Die Auslandschweizer-Organisation (ASO) will an die E-Mail-Accounts aller Auslandschweizer herankommen. Die SVP ist ihr dabei behilflich.

Die Auslandschweizer-Organisation (ASO) gibt sich gerne einen quasi-offiziellen Anstrich. Dabei ist sie eine private Stiftung. Früher war sie ein Verein.

Die ASO feiert sich selber als repräsentative Vertretung der im Ausland lebenden Schweizerinnen und Schweizer. Das ist gekonnt gelogen.

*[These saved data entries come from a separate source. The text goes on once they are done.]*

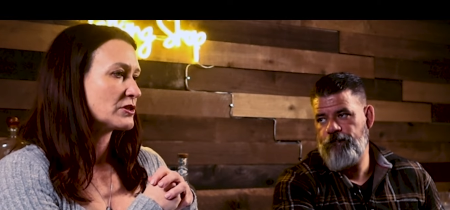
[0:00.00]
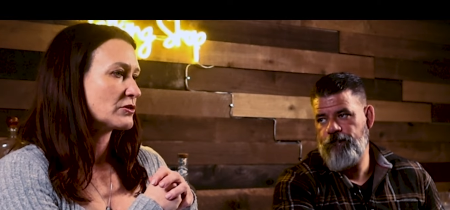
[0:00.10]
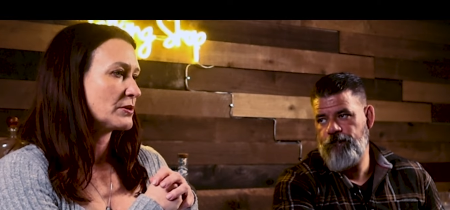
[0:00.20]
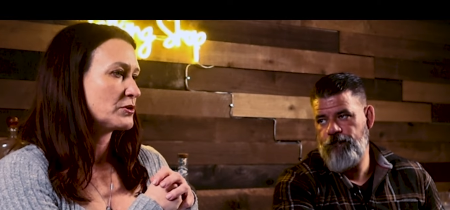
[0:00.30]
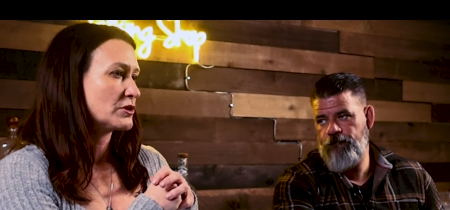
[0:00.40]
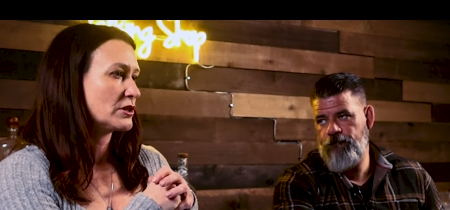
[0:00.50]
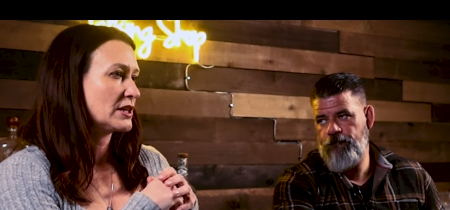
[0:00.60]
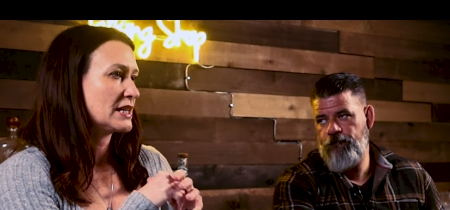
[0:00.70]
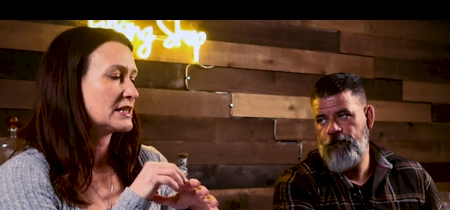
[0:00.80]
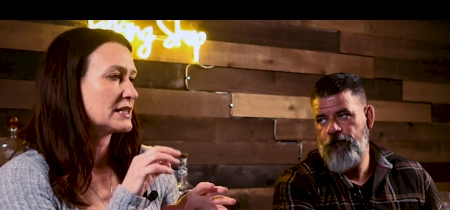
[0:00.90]
Speaker 1: the
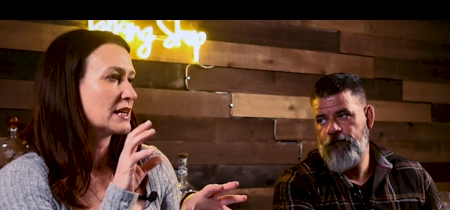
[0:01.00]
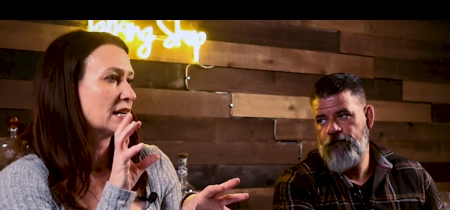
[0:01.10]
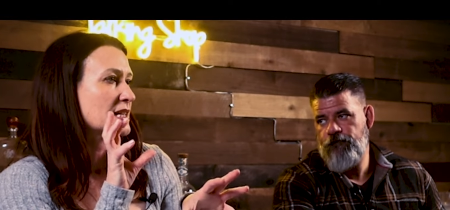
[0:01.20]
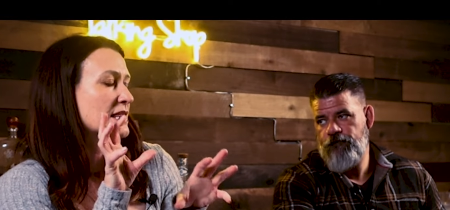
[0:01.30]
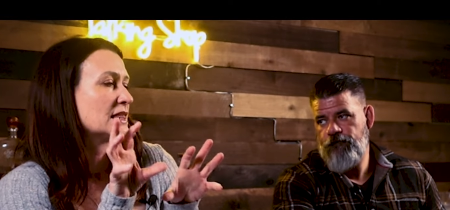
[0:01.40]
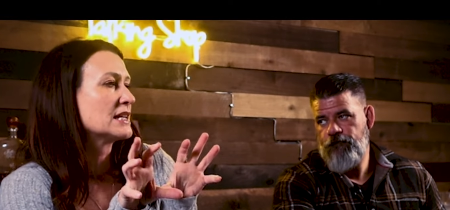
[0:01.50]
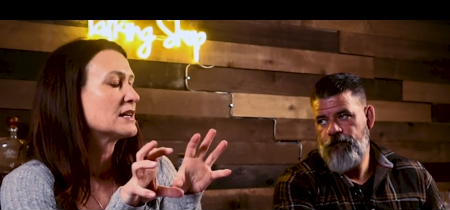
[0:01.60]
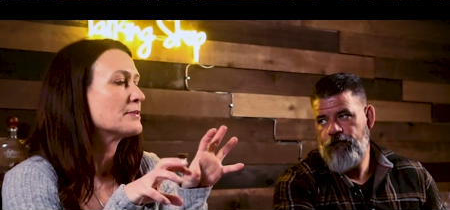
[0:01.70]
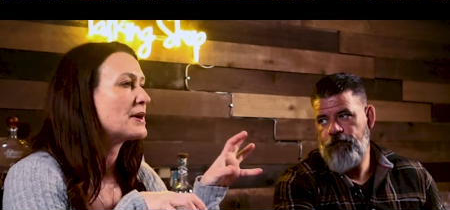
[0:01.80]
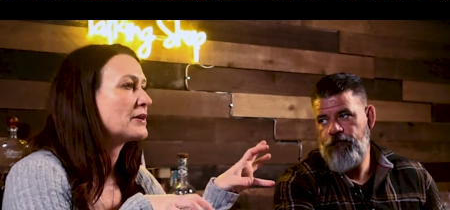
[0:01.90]
scripture is to kind of
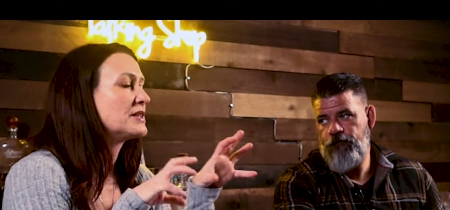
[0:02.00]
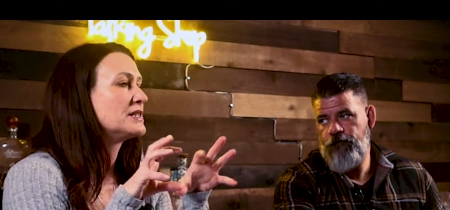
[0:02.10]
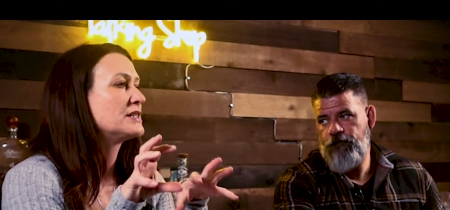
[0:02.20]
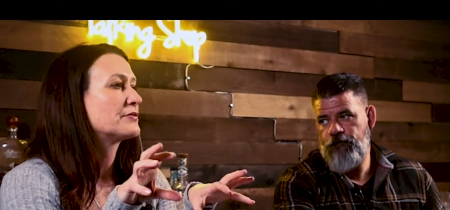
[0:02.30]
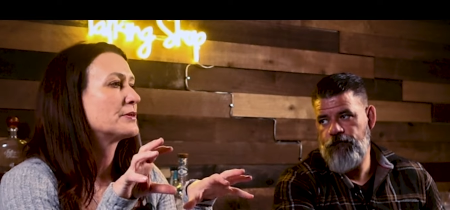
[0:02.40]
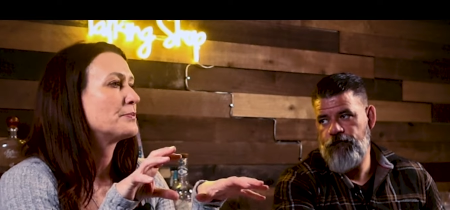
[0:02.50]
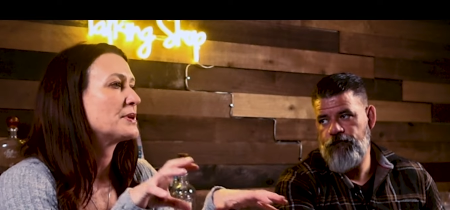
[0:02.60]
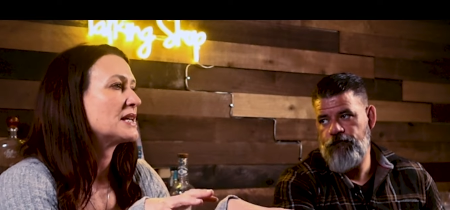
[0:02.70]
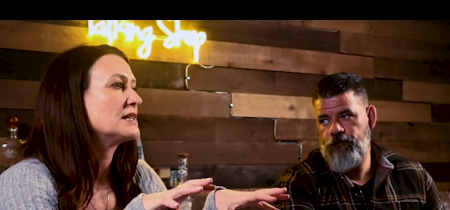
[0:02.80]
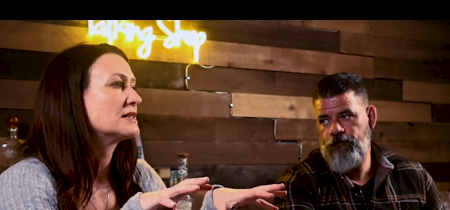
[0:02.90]
think about the different
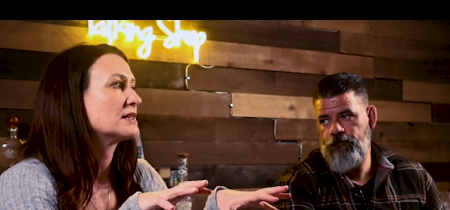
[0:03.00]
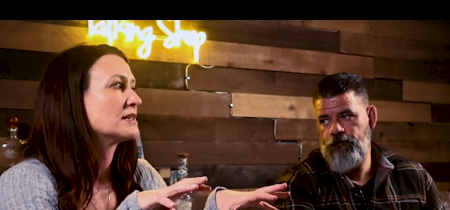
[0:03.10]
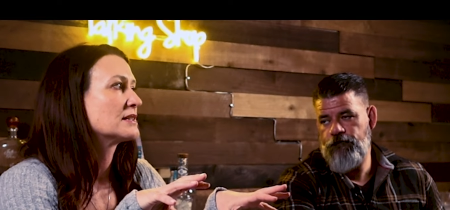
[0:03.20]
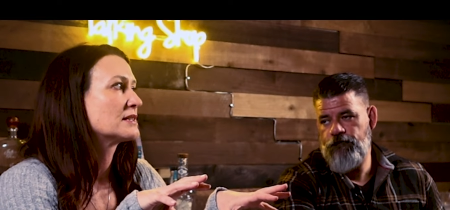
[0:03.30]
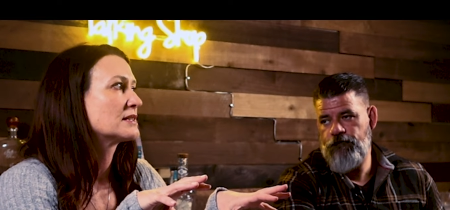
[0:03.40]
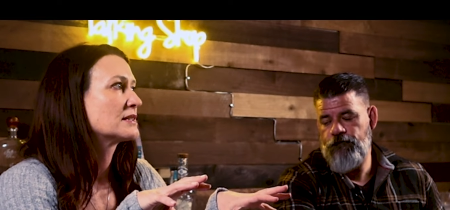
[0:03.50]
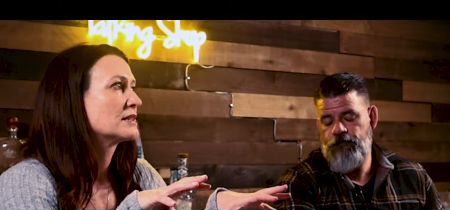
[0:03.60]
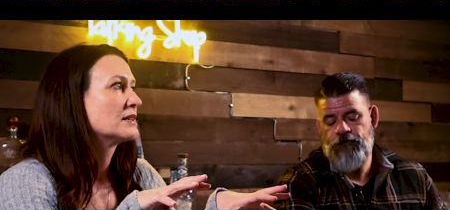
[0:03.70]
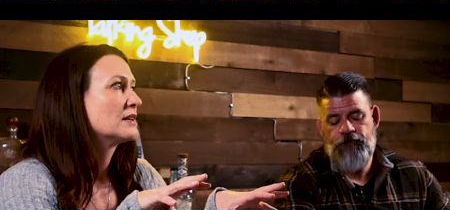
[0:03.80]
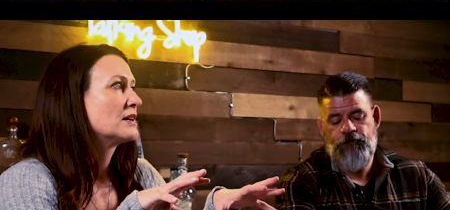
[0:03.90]
pieces
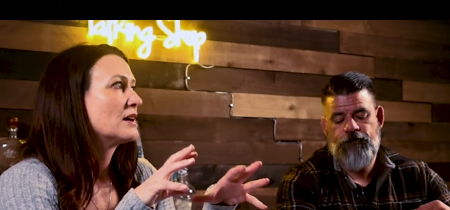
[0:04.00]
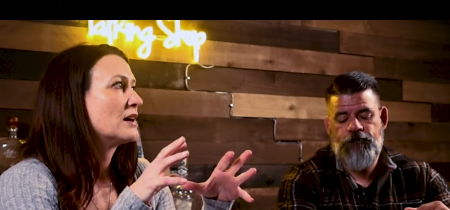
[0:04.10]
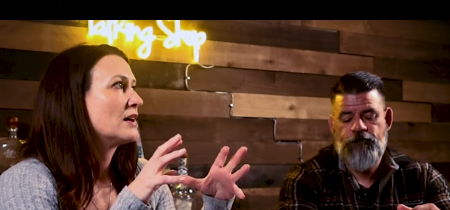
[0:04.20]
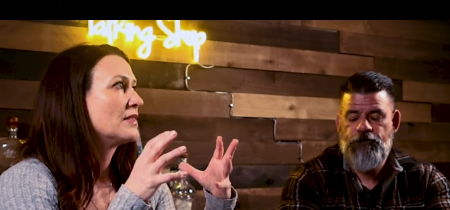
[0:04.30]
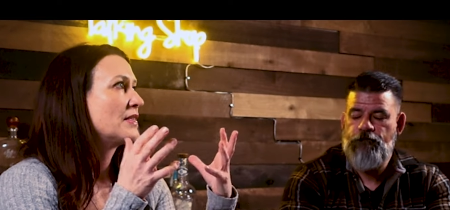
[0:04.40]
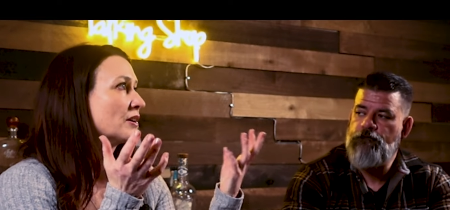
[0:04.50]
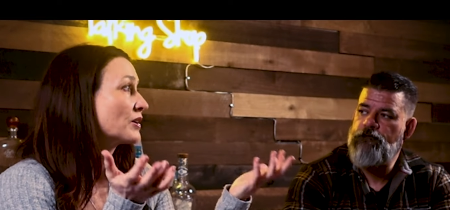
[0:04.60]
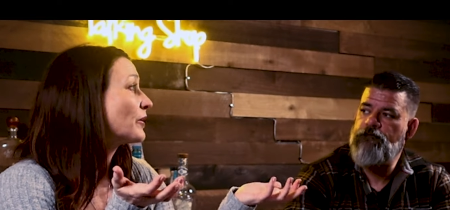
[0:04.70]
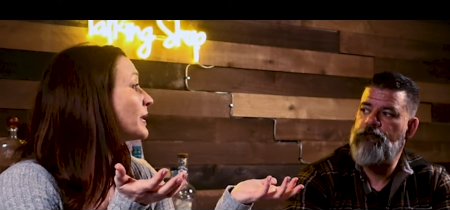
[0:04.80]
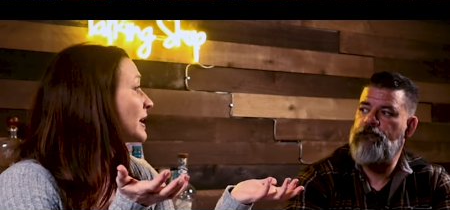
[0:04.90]
that
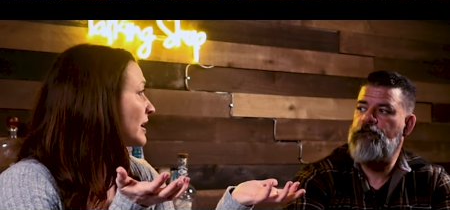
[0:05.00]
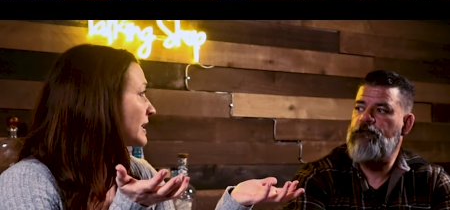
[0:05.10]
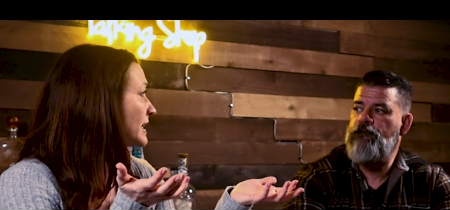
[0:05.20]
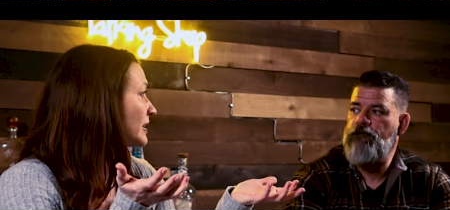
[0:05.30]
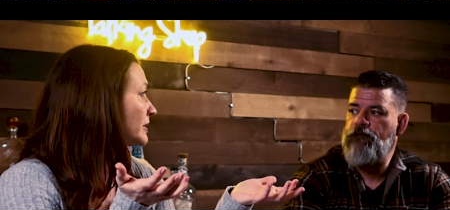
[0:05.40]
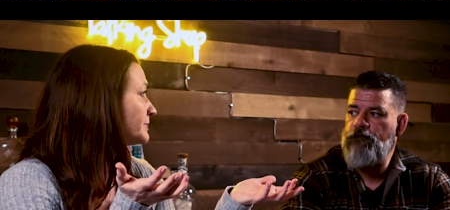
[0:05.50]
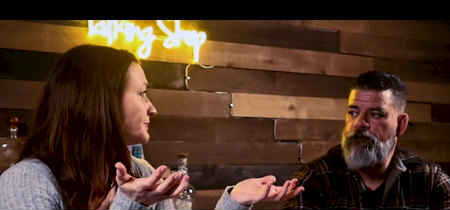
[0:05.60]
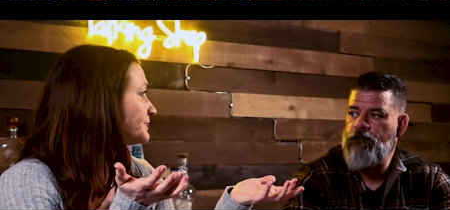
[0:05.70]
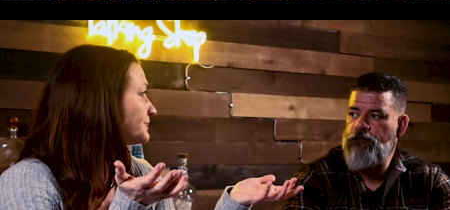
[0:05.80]
are going on here.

Von den 700 000 Auslandschweizern sind nicht einmal 4 % Mitglied der ASO. Mit andern Worten: 96 % der Auslandschweizer haben mit der ASO nichts am Hut und wollen von ihr auch nicht belästigt werden.

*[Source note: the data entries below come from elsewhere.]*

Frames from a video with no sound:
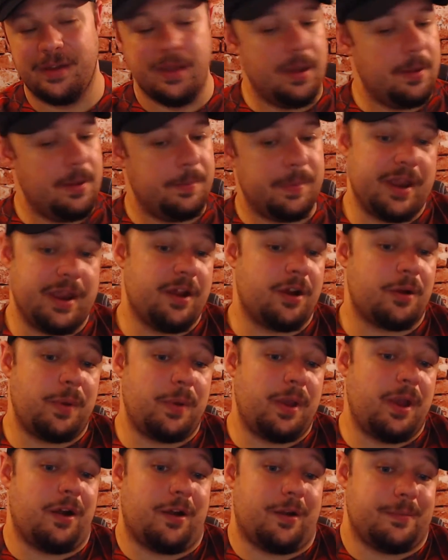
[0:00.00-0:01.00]
But here we
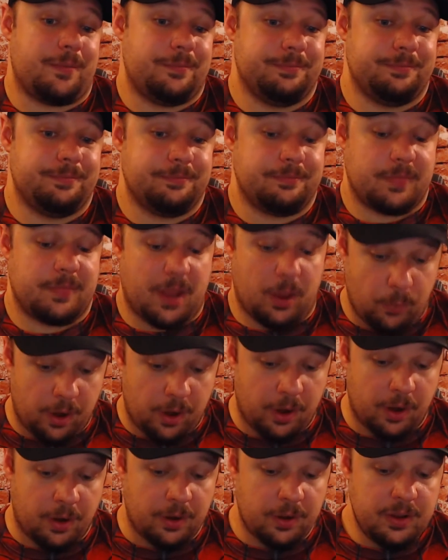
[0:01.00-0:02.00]
are,
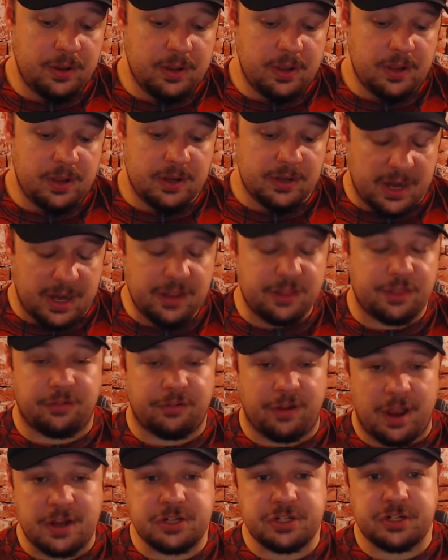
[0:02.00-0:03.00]
where Night
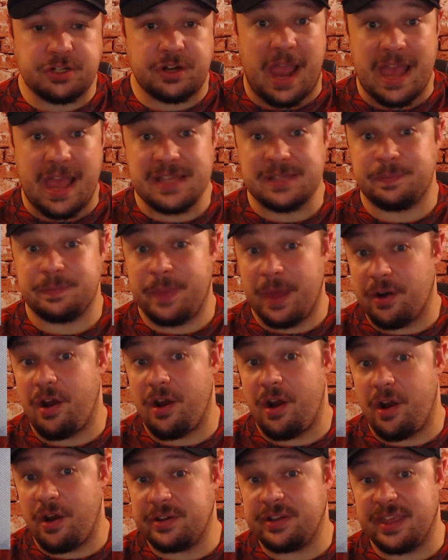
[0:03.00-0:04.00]
Thrasher has better
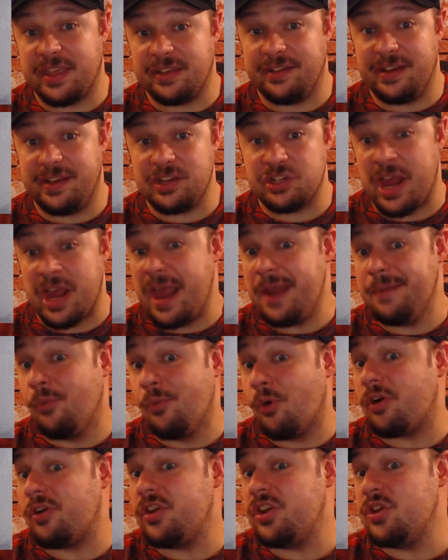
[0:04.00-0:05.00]
articulation and
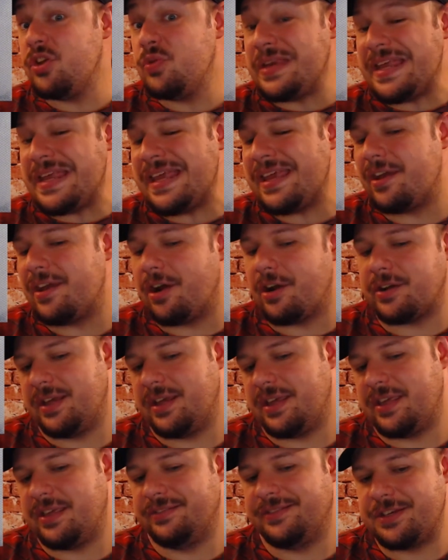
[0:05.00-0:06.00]
more unique
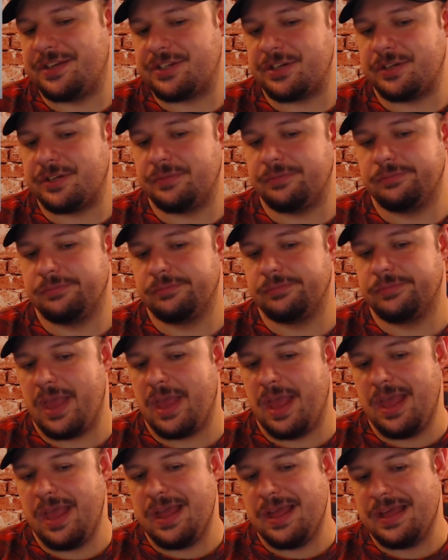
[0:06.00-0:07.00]
articulation
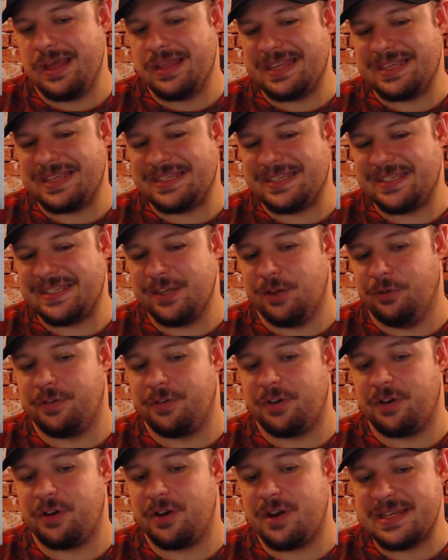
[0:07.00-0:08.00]
than
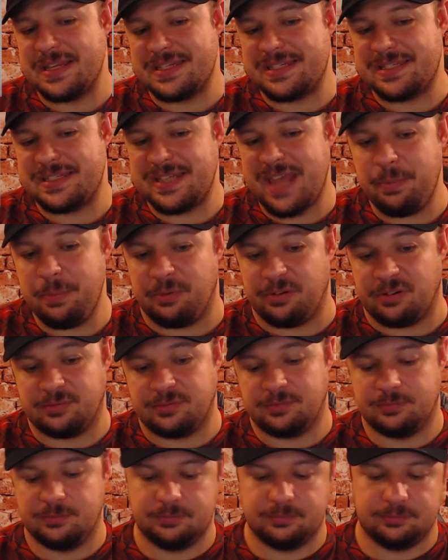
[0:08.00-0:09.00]
Silver Sable,
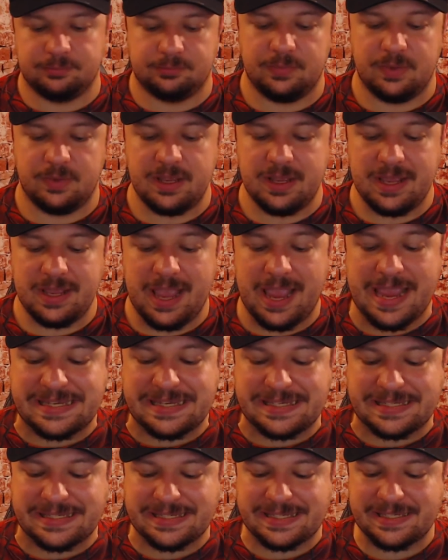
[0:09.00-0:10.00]
a
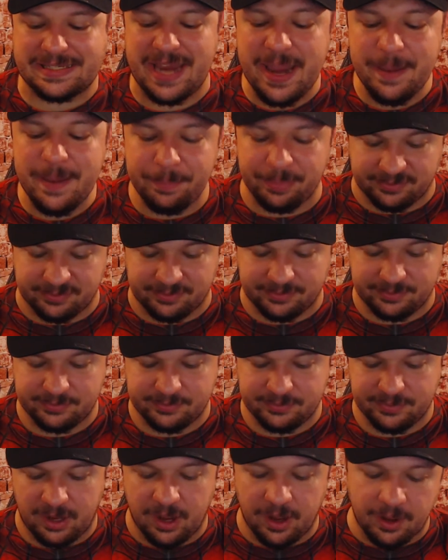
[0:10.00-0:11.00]
staple
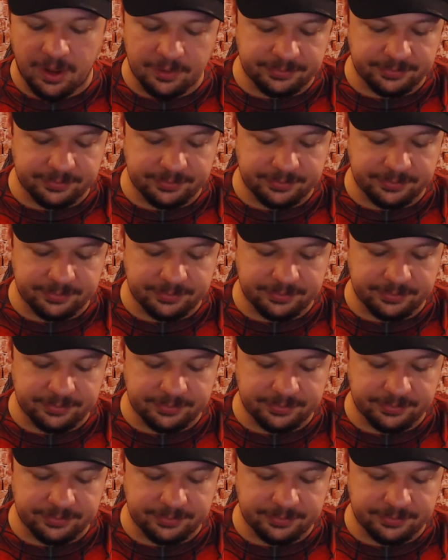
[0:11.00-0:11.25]
of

Die ASO strebt eine EU-Mitgliedschaft unseres Landes an. Auf dieses Ziel arbeitet ihre millionenschwere Propaganda-Maschine (ASO/Swissinfo) systematisch hin. Das Schmieröl liefert die Bundeskasse.

Nun soll der Bund noch etwas liefern: Die ASO will die E-Mail-Accounts von sämtlichen Auslandschweizern erfahren.

Bereits wurden Politiker in Marsch gesetzt. Und die Aussenpolitische Kommission (APK) des Nationalrates hat flugs eine Kommissionsmotion dieses Inhalts zuhanden des Bundesrates genehmigt. In der kommenden Märzsession des Parlamentes wird das Geschäft behandelt.

Als Kommissionssprecher deutscher Zunge wird sich SVP-Nationalrat Maximilian Reimann (AG) für ein Ja zu dieser Adressenauslieferung in die Schanze werfen.

Man reibt sich die Augen.

Reimann hat wie alle andern SVP-Vertreter in der Kommission dieser unglaublichen Motion zugestimmt. Es gab insgesamt 19 Ja-Stimmen und eine Enthaltung.

Das überraschende Verhalten dieser SVP-Politiker ist erklärungsbedürftig.

Haben sie den politischen Verstand verloren? Das Gspüri auf jeden Fall.